Some questions will direct you to an underlined portion of a passage. Other questions will direct you to a location in a passage or ask you to think about the passage as a whole.
After reading each passage, choose the answer to each question that most effectively improves the quality of writing in the passage or that makes the passage conform to the conventions of standard written English. Many questions include a “NO CHANGE” option. Choose that option if you think the best choice is to leave the relevant portion of the passage as it is.
Investigative Journalism: An Evolving American Tradition
 The recent precipitous decline of print journalism as a viable profession has exacerbated long-held concerns about the state of investigative reporting in the United States.  Facing lower print circulation and diminished advertising revenue, many major newspapers have reduced or eliminated investigative resources.  Newspapers, the traditional nurturing ground for investigative journalism, have been hit especially hard by the widespread availability of free news online.  To survive, investigative journalism must continue to adapt to the digital age. Q1
It is not difficult to understand why a cash-strapped, understaffed publication might feel pressure to cut teams of investigative Q2 reporter’s—their work is expensive and time-consuming. Q3 Taking on the public interest, investigative journalism involves original, often long-form reporting on such topics as Q4 illegal activities, street crime, corporate wrongdoing, and political corruption. An investigative story involves one or more experienced journalists dedicating their full energy and the resources of the publisher to a piece for a prolonged period of time. Expensive legal battles may ensue. The results of this work, though costly, have helped keep those in power accountable. The exposure by Washington Post reporters Bob Woodward and Carl Bernstein of government misconduct in the Watergate scandal resulted in the resignation of President Richard Nixon in 1974. More recently, Seymour Hersh, reporting for the New Yorker in 2004, helped publicize the mistreatment of Iraqi prisoners by US personnel at Abu Ghraib during the Iraq War. Q5 In these and other cases, exposure from reporters has served as an important Q6 blockade to or scolding of malfeasance.

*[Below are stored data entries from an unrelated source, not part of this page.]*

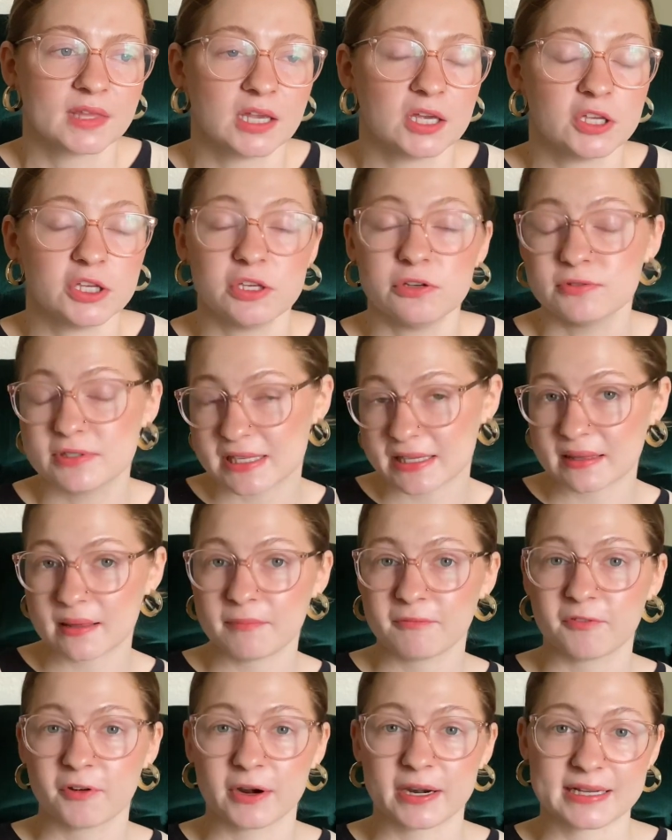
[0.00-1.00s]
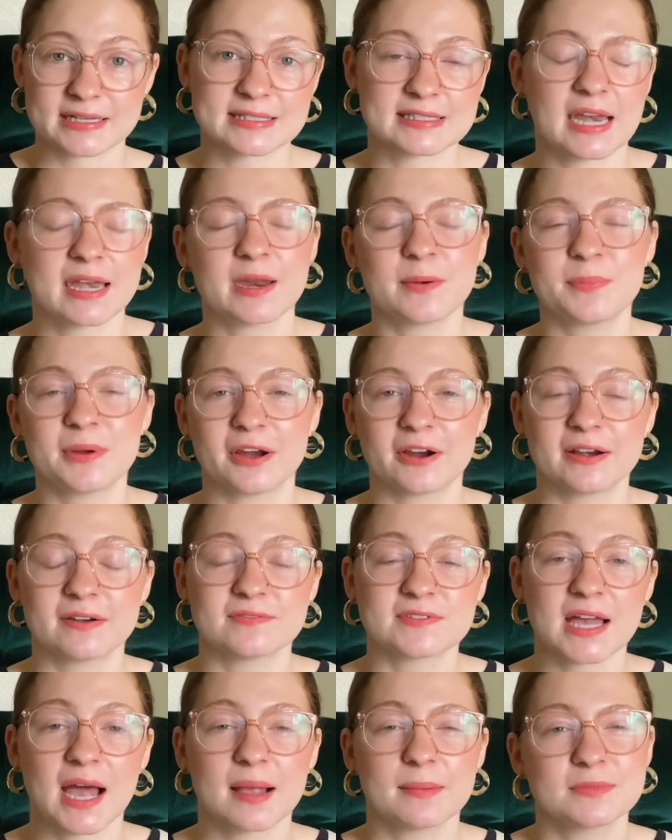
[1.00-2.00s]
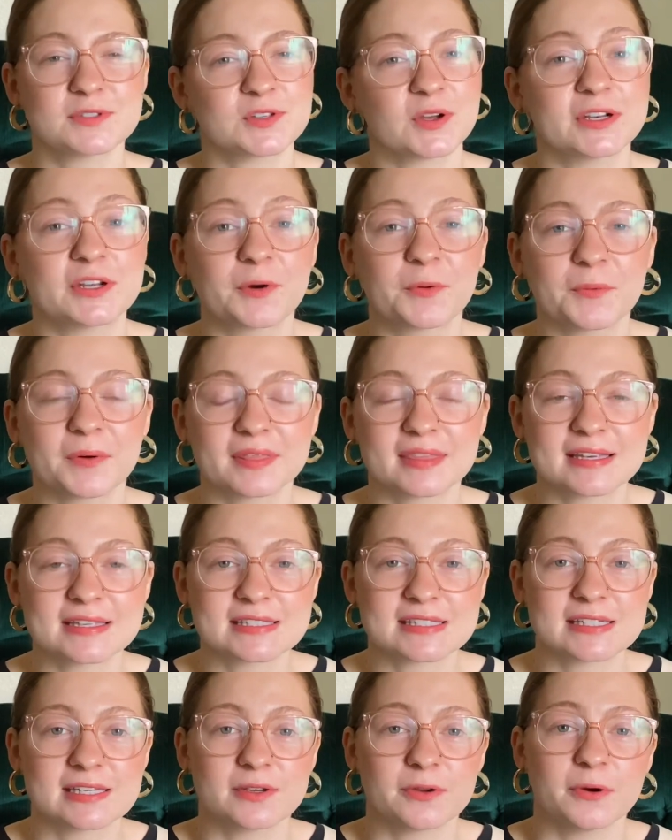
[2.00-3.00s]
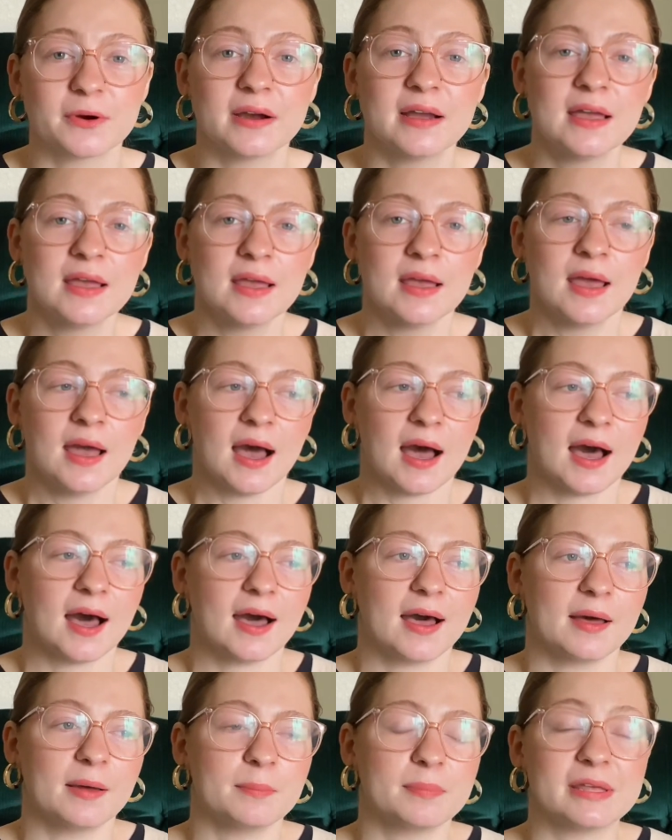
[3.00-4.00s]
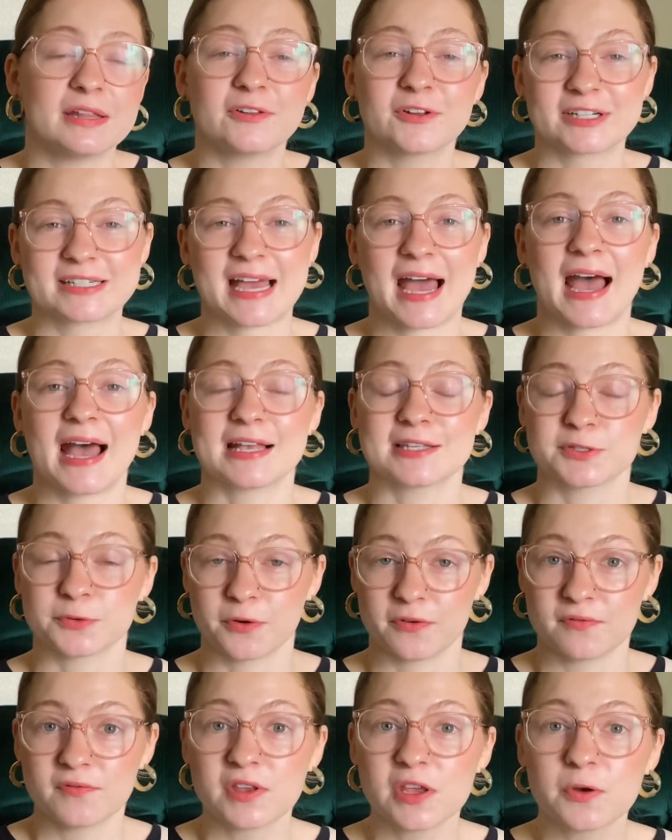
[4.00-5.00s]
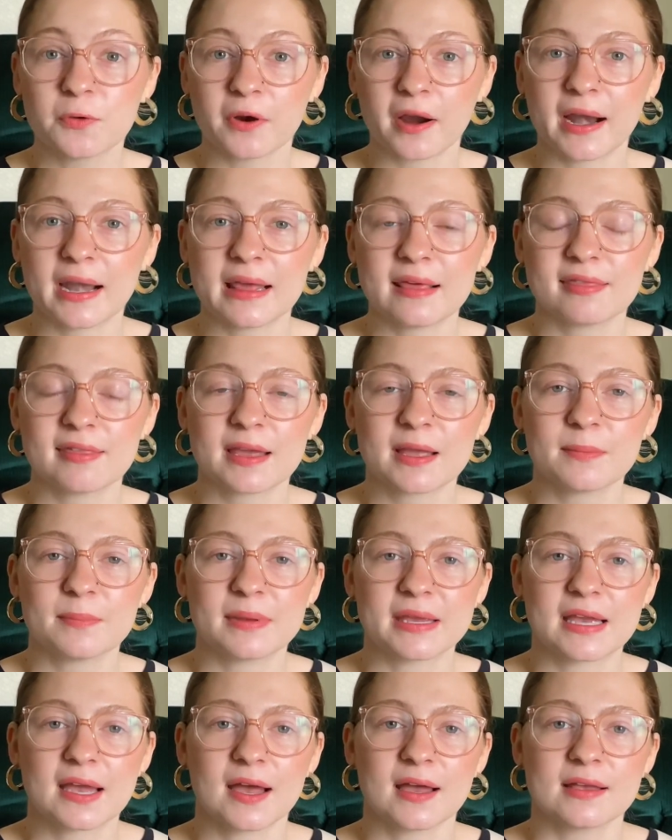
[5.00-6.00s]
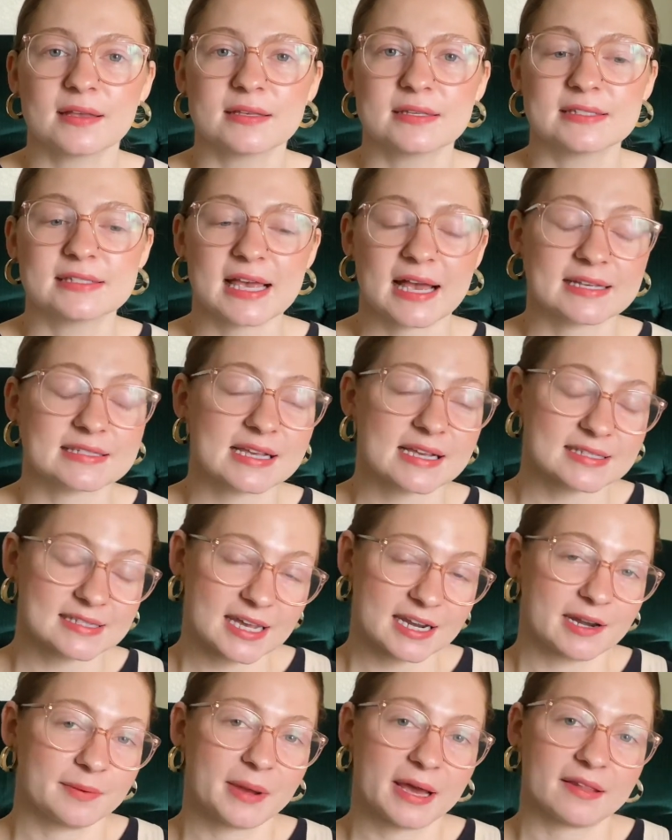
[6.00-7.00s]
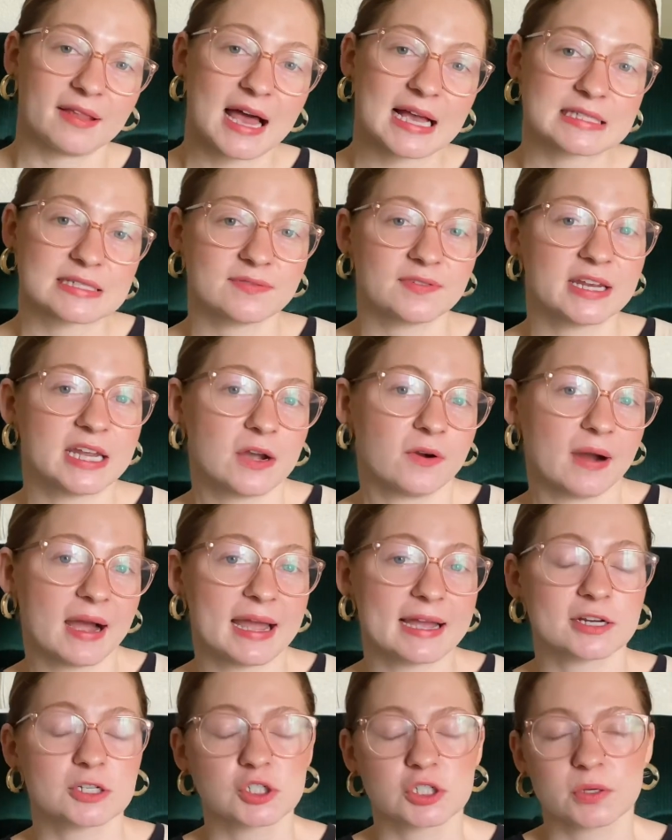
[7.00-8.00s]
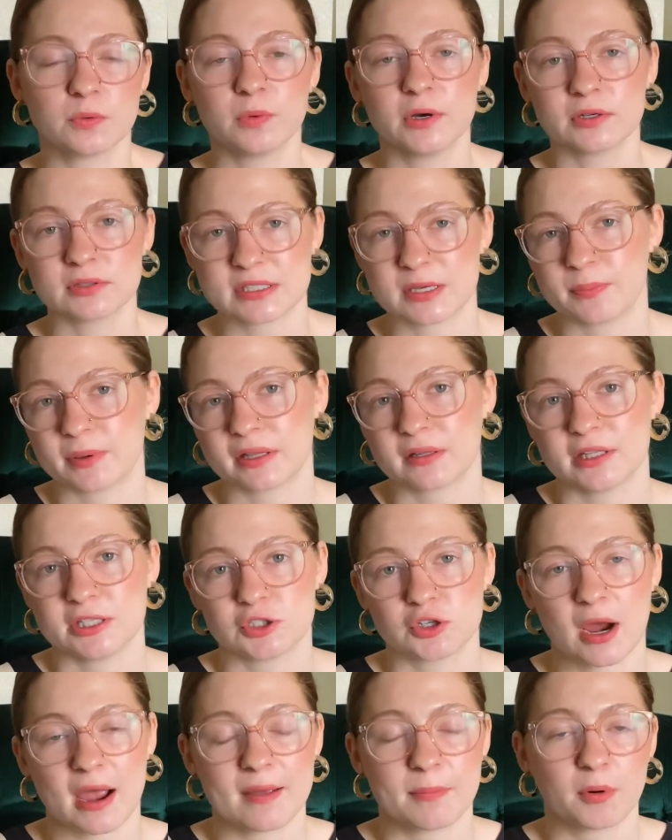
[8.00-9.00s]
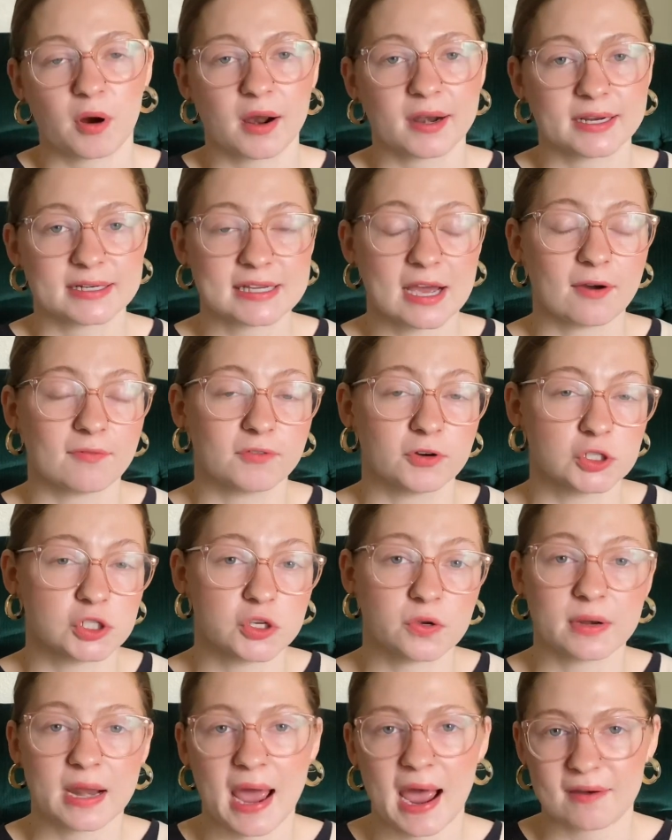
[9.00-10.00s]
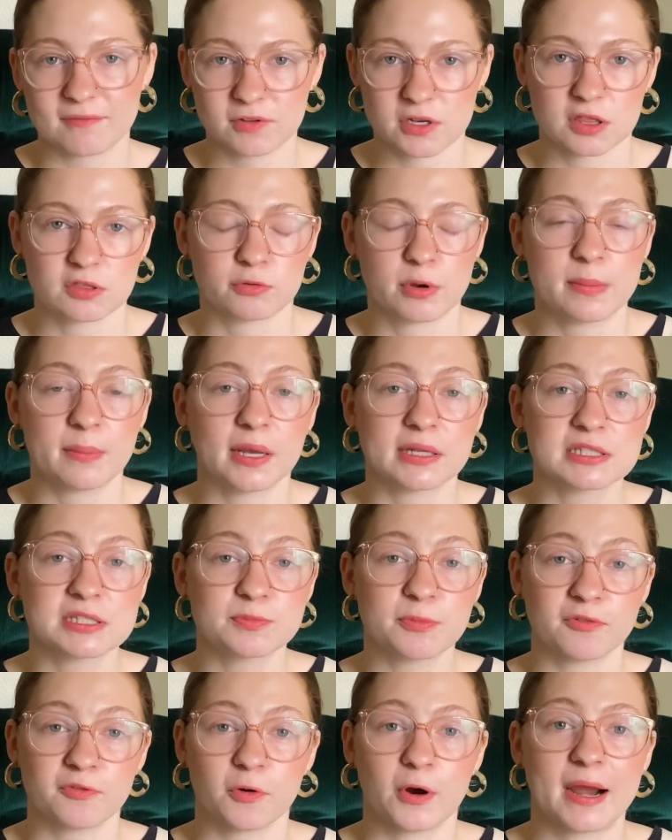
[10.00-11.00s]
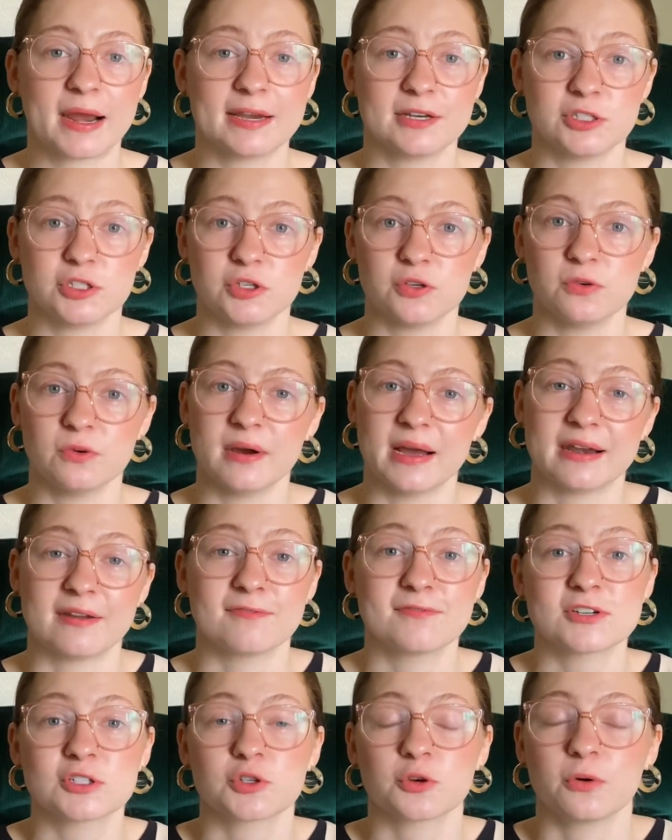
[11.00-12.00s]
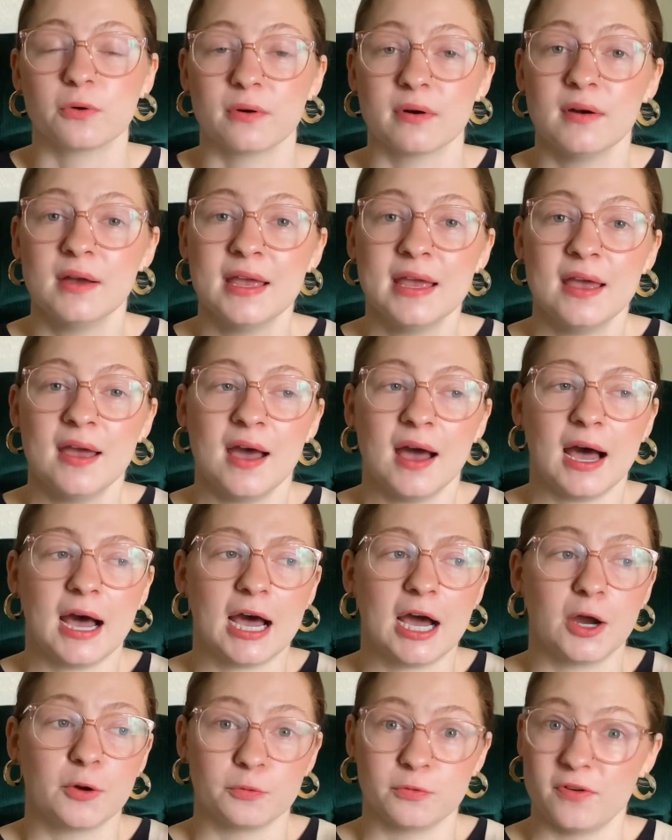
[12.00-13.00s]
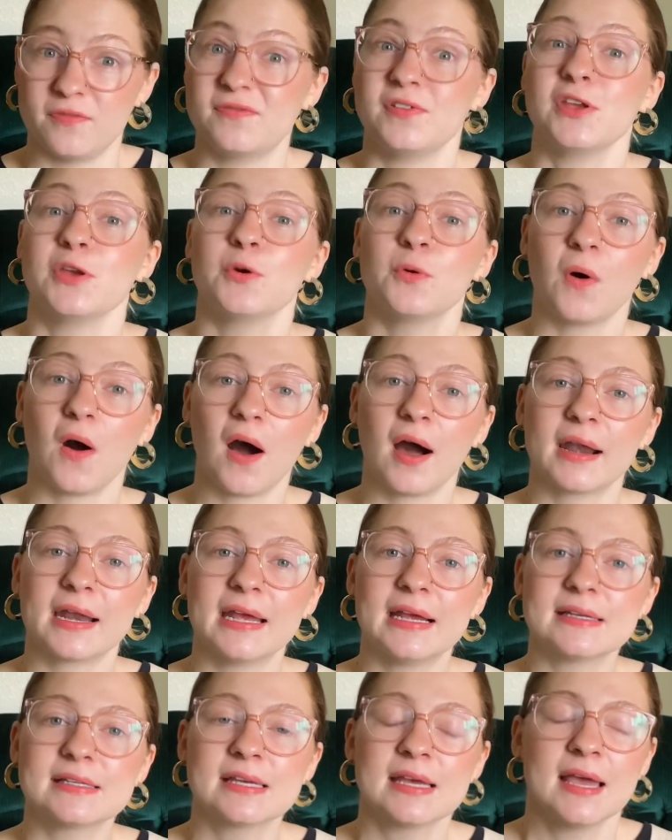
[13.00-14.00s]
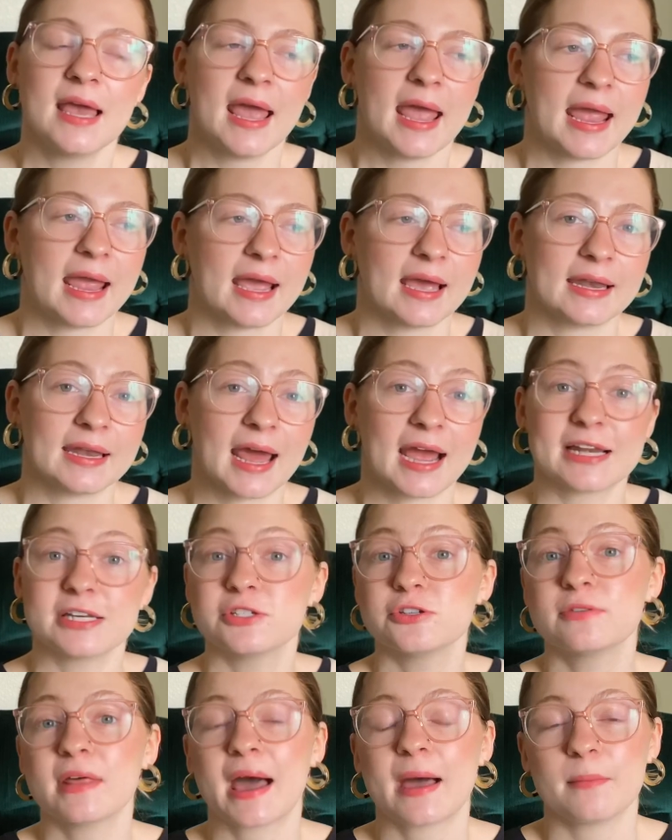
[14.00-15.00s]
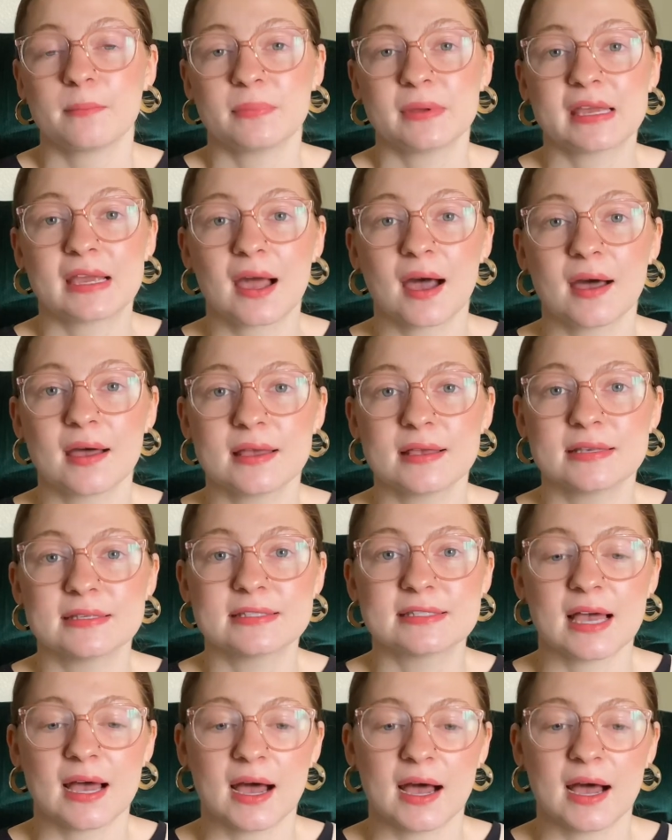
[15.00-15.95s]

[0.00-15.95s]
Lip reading: using them for an extended period of time, so I don't want this to be looked at as a review or anything, because as I said in my last video, I actually will typically try a product out for 2.5 to 3 months before I do an official review on it. And I do that because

While worrisome, the decline of traditional print media Q7 could not entail the end of investigative journalism. Q8 Although many newsrooms have reduced their staff, some still employ investigative reporters. Nonprofit Q9 enterprises such as the Organized Crime and Corruption Reporting Project have begun to fill the void created by staff losses at newspapers and magazines. Enterprising freelance reporters, newly funded by nonprofits, make extensive use of social media, including blogs and Twitter, to foster a public conversation about key issues. The Help Me Investigate project, Q10 for example, solicited readers to submit tips and information related to ongoing stories to its website. Far from marking the end of investigative journalism, Q11 cooperation among journalists and ordinary citizens has been facilitated by the advent of the digital age through an increase in the number of potential investigators.